● **WHAT THIS TASK INVOLVES**
Below are records to reproduce in full; copy them exactly but keep the pictures out.

● **ENTRIES SHOWN**
++++++++++++++++++++

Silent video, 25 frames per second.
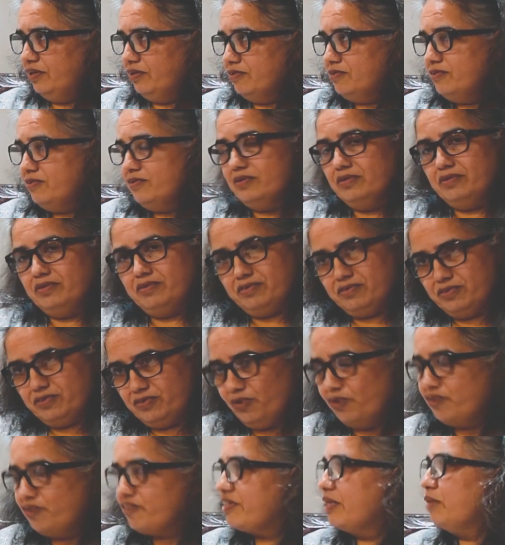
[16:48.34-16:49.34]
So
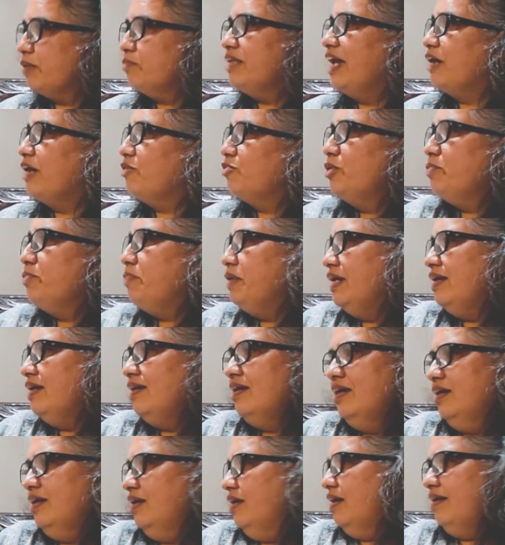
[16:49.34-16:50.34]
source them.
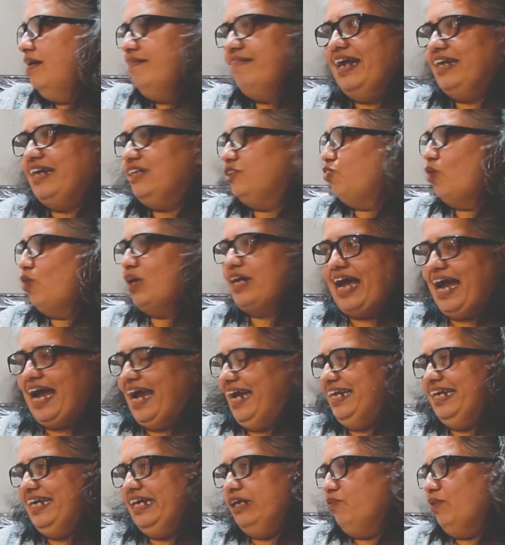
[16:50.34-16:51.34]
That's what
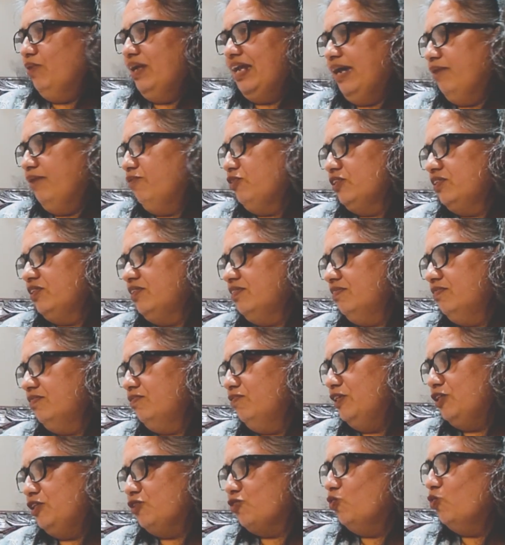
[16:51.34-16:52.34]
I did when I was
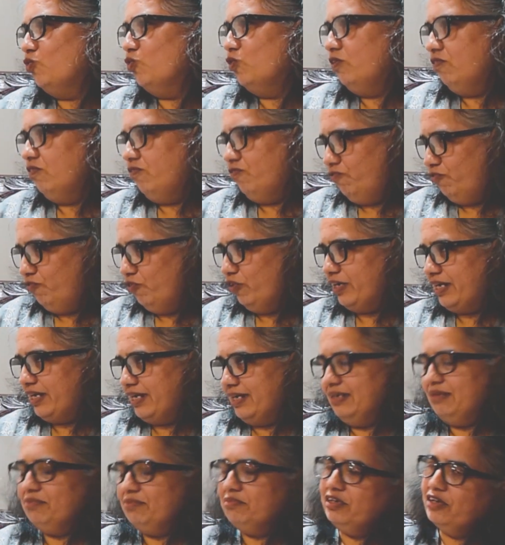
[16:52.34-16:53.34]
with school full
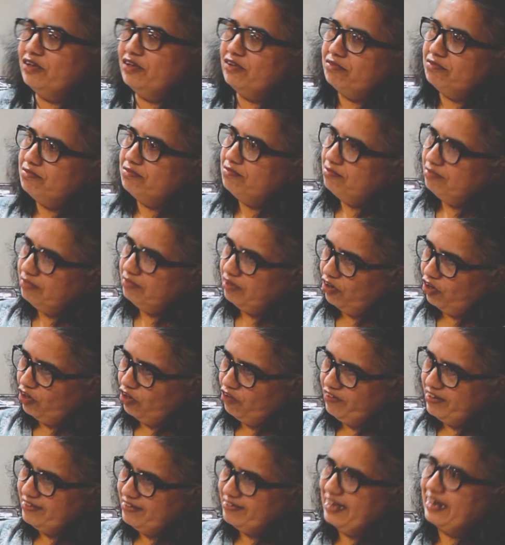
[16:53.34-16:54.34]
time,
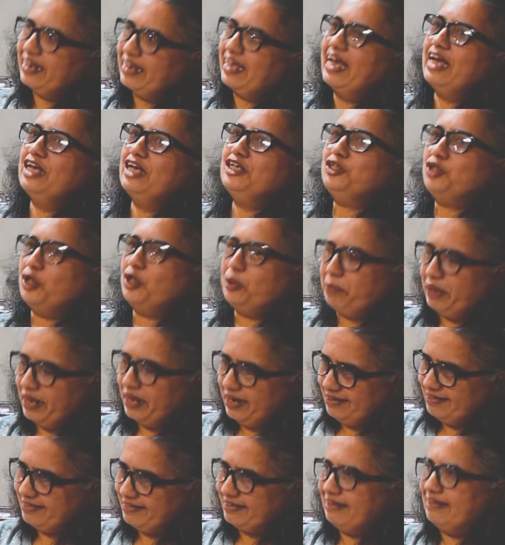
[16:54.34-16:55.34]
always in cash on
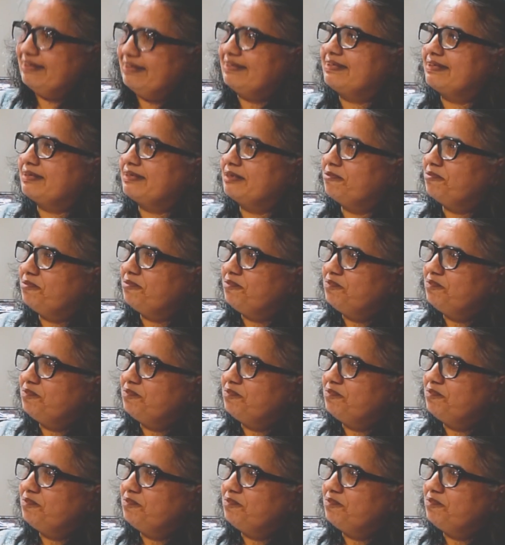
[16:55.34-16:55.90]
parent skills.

++++++++++++++++++++

● **WRITTEN RESPONSE**
Silent video, 25 frames per second.
[16:48.34-16:49.34]
So
[16:49.34-16:50.34]
source them.
[16:50.34-16:51.34]
That's what
[16:51.34-16:52.34]
I did when I was
[16:52.34-16:53.34]
with school full
[16:53.34-16:54.34]
time,
[16:54.34-16:55.34]
always in cash on
[16:55.34-16:55.90]
parent skills.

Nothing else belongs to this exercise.